Stored items
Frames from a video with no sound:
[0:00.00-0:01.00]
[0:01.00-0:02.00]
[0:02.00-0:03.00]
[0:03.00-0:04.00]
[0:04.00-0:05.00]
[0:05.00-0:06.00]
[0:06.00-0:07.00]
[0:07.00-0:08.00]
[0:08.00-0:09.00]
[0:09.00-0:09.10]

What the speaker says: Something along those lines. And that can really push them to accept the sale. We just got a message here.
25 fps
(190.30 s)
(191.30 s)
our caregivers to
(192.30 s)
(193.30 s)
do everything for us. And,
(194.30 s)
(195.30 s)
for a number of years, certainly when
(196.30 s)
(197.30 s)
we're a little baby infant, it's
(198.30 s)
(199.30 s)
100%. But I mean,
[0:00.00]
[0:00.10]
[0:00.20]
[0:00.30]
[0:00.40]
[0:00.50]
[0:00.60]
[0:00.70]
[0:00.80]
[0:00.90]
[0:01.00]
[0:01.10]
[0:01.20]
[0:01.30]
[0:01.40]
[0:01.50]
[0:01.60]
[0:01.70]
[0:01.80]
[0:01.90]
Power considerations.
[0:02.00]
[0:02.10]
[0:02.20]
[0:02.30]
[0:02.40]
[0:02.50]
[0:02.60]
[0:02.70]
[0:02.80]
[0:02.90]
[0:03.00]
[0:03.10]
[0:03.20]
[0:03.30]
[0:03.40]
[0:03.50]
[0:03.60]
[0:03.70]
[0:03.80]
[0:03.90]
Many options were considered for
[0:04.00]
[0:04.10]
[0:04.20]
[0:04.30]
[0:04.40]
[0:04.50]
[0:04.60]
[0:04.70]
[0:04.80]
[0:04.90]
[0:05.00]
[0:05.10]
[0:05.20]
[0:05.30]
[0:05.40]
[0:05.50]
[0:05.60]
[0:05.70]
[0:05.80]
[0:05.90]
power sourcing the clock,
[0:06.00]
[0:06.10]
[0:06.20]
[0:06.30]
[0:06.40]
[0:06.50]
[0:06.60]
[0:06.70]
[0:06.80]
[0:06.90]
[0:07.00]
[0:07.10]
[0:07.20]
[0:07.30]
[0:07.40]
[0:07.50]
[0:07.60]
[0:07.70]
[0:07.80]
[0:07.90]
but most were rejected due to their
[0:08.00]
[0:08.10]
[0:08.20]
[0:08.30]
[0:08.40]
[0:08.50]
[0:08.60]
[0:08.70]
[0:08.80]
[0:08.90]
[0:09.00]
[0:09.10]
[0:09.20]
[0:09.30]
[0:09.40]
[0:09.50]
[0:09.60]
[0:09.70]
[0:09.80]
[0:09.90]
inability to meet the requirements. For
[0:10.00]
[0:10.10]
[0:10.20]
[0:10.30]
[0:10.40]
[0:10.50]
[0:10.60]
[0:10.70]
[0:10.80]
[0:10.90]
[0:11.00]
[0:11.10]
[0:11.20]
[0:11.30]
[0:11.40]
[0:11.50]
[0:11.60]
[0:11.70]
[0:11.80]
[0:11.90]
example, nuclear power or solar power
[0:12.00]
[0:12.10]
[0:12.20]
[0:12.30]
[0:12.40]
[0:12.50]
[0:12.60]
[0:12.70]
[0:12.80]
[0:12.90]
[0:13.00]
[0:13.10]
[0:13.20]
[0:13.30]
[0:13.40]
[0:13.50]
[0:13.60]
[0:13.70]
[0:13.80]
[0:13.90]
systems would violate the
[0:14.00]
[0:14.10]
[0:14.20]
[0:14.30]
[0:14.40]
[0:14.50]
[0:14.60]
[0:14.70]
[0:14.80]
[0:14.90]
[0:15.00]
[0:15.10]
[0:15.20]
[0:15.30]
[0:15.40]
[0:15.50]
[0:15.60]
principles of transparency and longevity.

- PROMPT:
All entries are to be retyped with no difference from the original.

- TASK OUTPUT:
Frames from a video with no sound:
[0:00.00-0:01.00]
[0:01.00-0:02.00]
[0:02.00-0:03.00]
[0:03.00-0:04.00]
[0:04.00-0:05.00]
[0:05.00-0:06.00]
[0:06.00-0:07.00]
[0:07.00-0:08.00]
[0:08.00-0:09.00]
[0:09.00-0:09.10]

What the speaker says: Something along those lines. And that can really push them to accept the sale. We just got a message here.
25 fps
(190.30 s)
(191.30 s)
our caregivers to
(192.30 s)
(193.30 s)
do everything for us. And,
(194.30 s)
(195.30 s)
for a number of years, certainly when
(196.30 s)
(197.30 s)
we're a little baby infant, it's
(198.30 s)
(199.30 s)
100%. But I mean,
[0:00.00]
[0:00.10]
[0:00.20]
[0:00.30]
[0:00.40]
[0:00.50]
[0:00.60]
[0:00.70]
[0:00.80]
[0:00.90]
[0:01.00]
[0:01.10]
[0:01.20]
[0:01.30]
[0:01.40]
[0:01.50]
[0:01.60]
[0:01.70]
[0:01.80]
[0:01.90]
Power considerations.
[0:02.00]
[0:02.10]
[0:02.20]
[0:02.30]
[0:02.40]
[0:02.50]
[0:02.60]
[0:02.70]
[0:02.80]
[0:02.90]
[0:03.00]
[0:03.10]
[0:03.20]
[0:03.30]
[0:03.40]
[0:03.50]
[0:03.60]
[0:03.70]
[0:03.80]
[0:03.90]
Many options were considered for
[0:04.00]
[0:04.10]
[0:04.20]
[0:04.30]
[0:04.40]
[0:04.50]
[0:04.60]
[0:04.70]
[0:04.80]
[0:04.90]
[0:05.00]
[0:05.10]
[0:05.20]
[0:05.30]
[0:05.40]
[0:05.50]
[0:05.60]
[0:05.70]
[0:05.80]
[0:05.90]
power sourcing the clock,
[0:06.00]
[0:06.10]
[0:06.20]
[0:06.30]
[0:06.40]
[0:06.50]
[0:06.60]
[0:06.70]
[0:06.80]
[0:06.90]
[0:07.00]
[0:07.10]
[0:07.20]
[0:07.30]
[0:07.40]
[0:07.50]
[0:07.60]
[0:07.70]
[0:07.80]
[0:07.90]
but most were rejected due to their
[0:08.00]
[0:08.10]
[0:08.20]
[0:08.30]
[0:08.40]
[0:08.50]
[0:08.60]
[0:08.70]
[0:08.80]
[0:08.90]
[0:09.00]
[0:09.10]
[0:09.20]
[0:09.30]
[0:09.40]
[0:09.50]
[0:09.60]
[0:09.70]
[0:09.80]
[0:09.90]
inability to meet the requirements. For
[0:10.00]
[0:10.10]
[0:10.20]
[0:10.30]
[0:10.40]
[0:10.50]
[0:10.60]
[0:10.70]
[0:10.80]
[0:10.90]
[0:11.00]
[0:11.10]
[0:11.20]
[0:11.30]
[0:11.40]
[0:11.50]
[0:11.60]
[0:11.70]
[0:11.80]
[0:11.90]
example, nuclear power or solar power
[0:12.00]
[0:12.10]
[0:12.20]
[0:12.30]
[0:12.40]
[0:12.50]
[0:12.60]
[0:12.70]
[0:12.80]
[0:12.90]
[0:13.00]
[0:13.10]
[0:13.20]
[0:13.30]
[0:13.40]
[0:13.50]
[0:13.60]
[0:13.70]
[0:13.80]
[0:13.90]
systems would violate the
[0:14.00]
[0:14.10]
[0:14.20]
[0:14.30]
[0:14.40]
[0:14.50]
[0:14.60]
[0:14.70]
[0:14.80]
[0:14.90]
[0:15.00]
[0:15.10]
[0:15.20]
[0:15.30]
[0:15.40]
[0:15.50]
[0:15.60]
principles of transparency and longevity.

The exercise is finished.